* REQUIRED ACTION:
The result should be a word-for-word retyping of the entries below, free of pictures.
■ ■ ■ ■
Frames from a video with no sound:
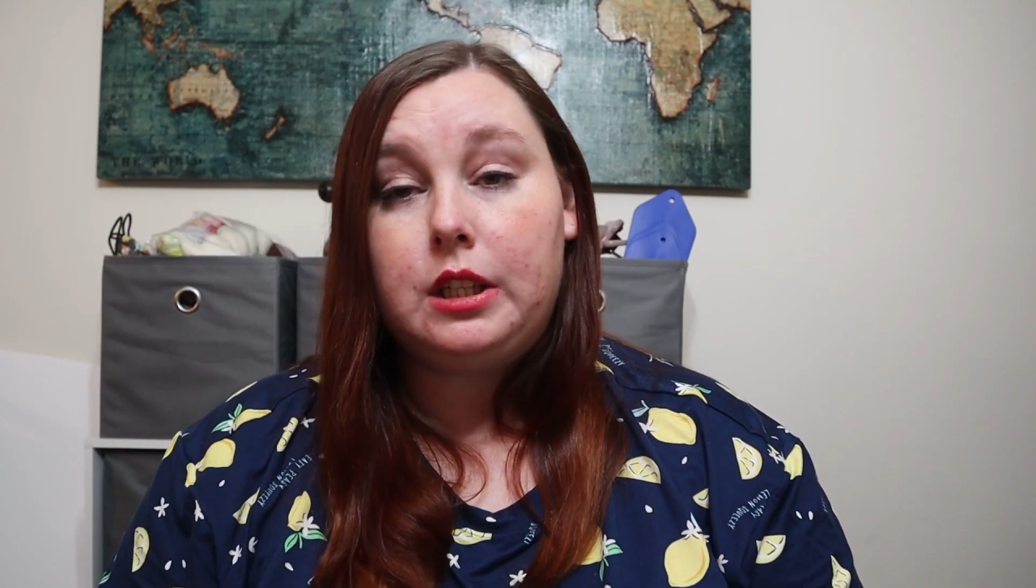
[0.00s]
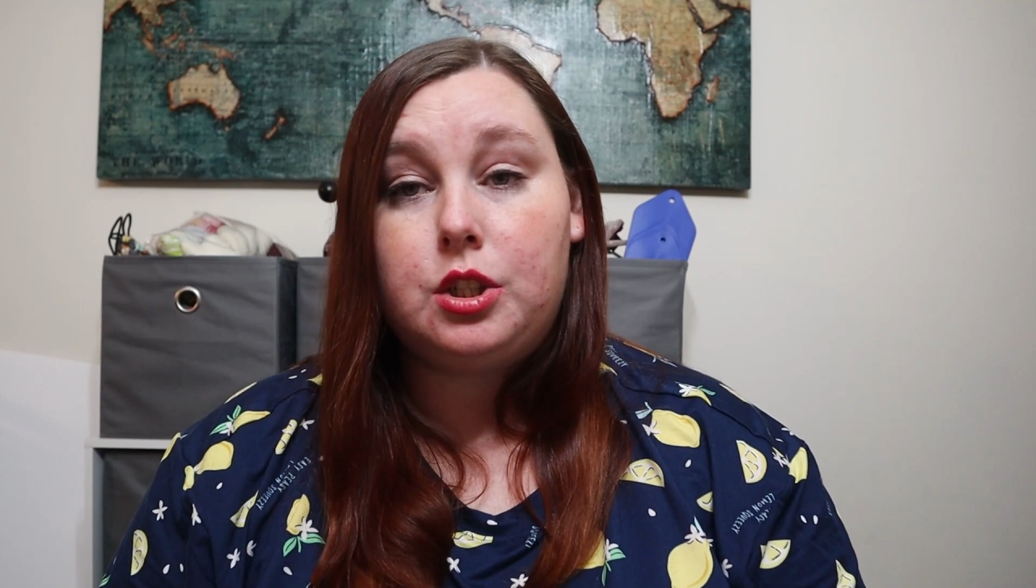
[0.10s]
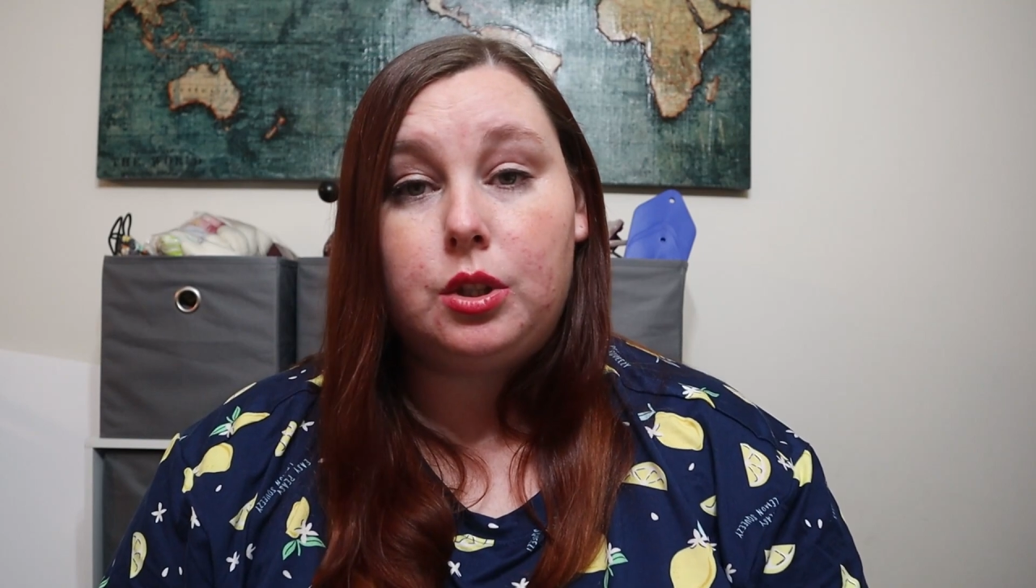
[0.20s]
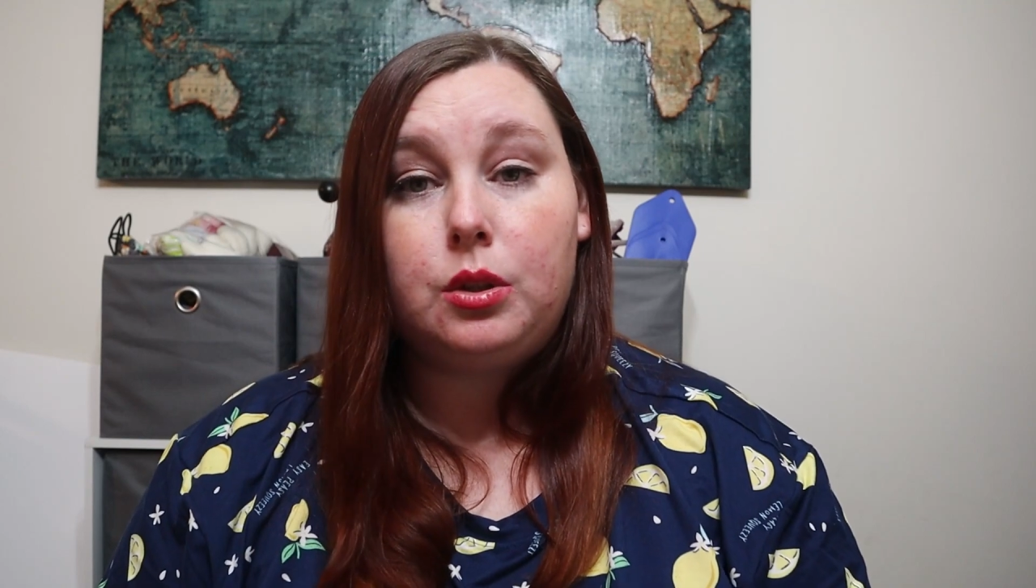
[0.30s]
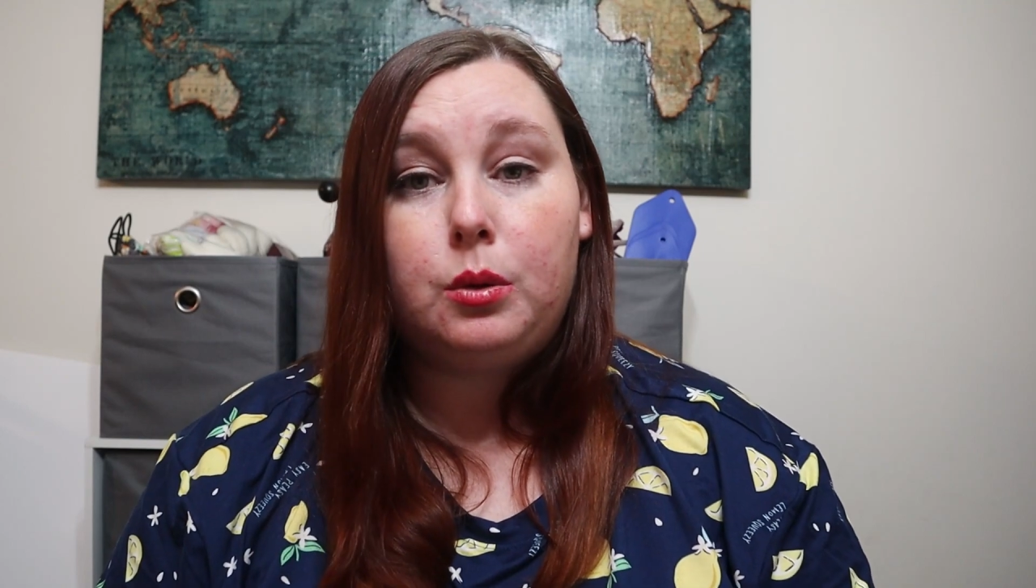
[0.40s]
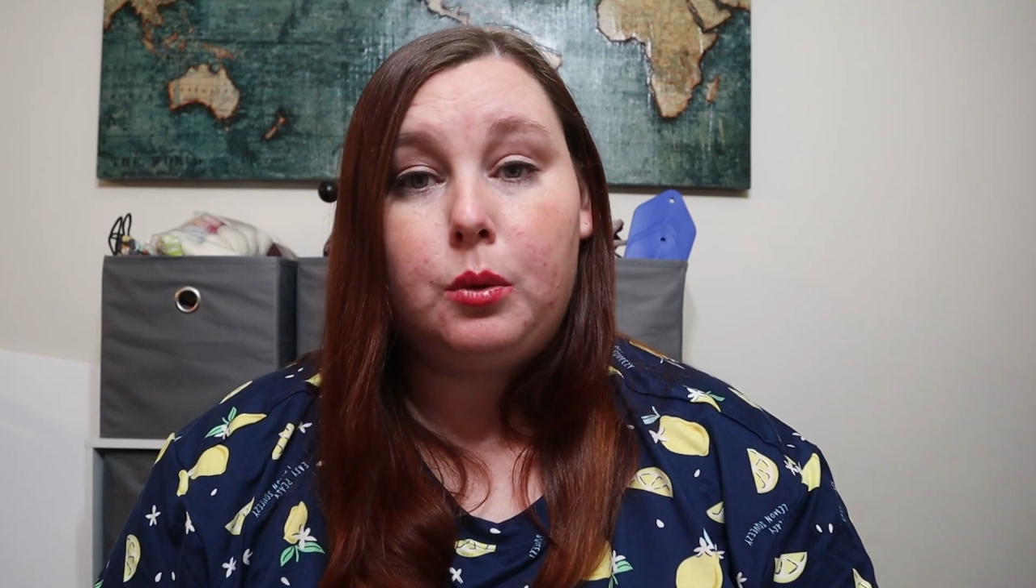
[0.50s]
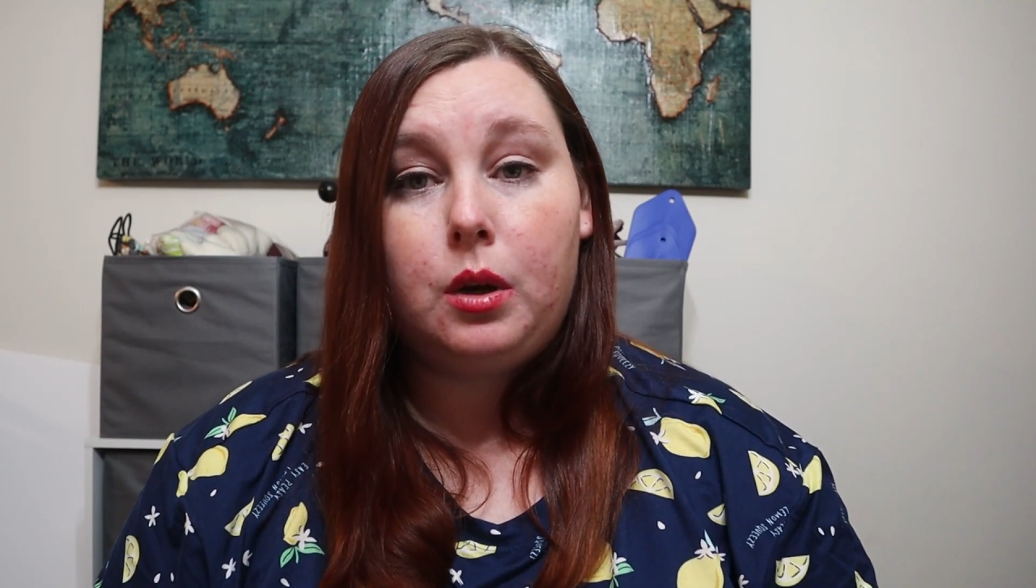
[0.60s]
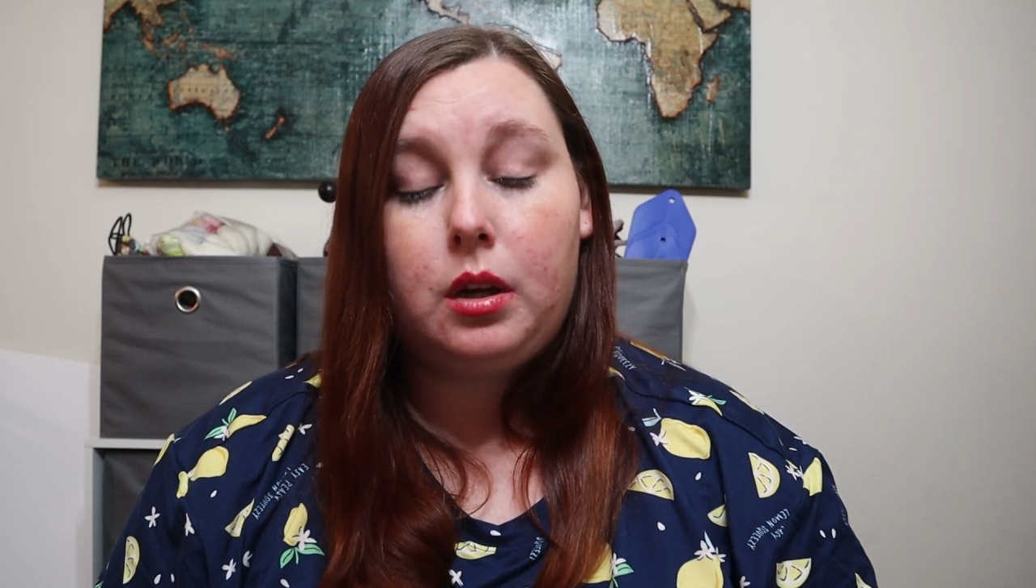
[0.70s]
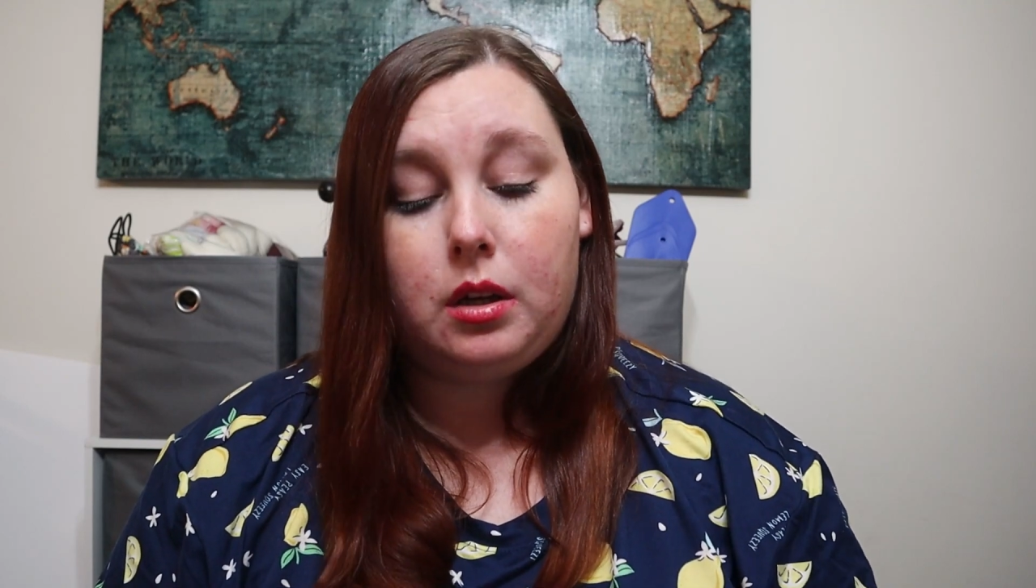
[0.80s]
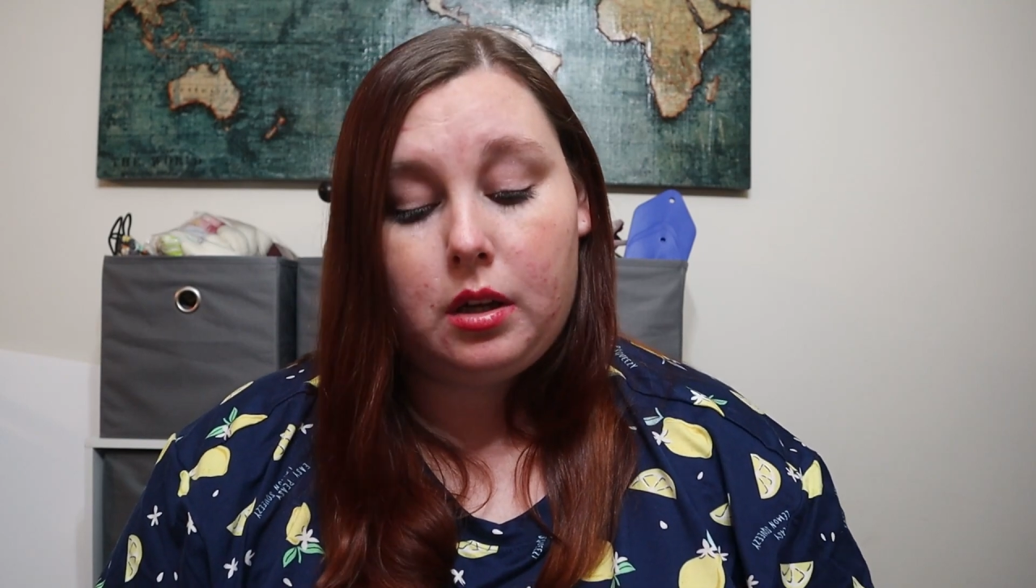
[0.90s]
do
■ ■ ■ ■
* RESULT OF THIS EXERCISE:
Frames from a video with no sound:
[0.00s]
[0.10s]
[0.20s]
[0.30s]
[0.40s]
[0.50s]
[0.60s]
[0.70s]
[0.80s]
[0.90s]
do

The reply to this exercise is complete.